> _Dataset entries_:
☆ ☆ ☆ ☆ ☆ ☆ ☆
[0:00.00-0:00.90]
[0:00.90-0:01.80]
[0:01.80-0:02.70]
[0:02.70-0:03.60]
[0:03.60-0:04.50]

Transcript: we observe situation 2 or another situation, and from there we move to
☆ ☆ ☆ ☆ ☆ ☆ ☆
Set out the entries once more, word for word.

[0:00.00-0:00.90]
[0:00.90-0:01.80]
[0:01.80-0:02.70]
[0:02.70-0:03.60]
[0:03.60-0:04.50]

Transcript: we observe situation 2 or another situation, and from there we move to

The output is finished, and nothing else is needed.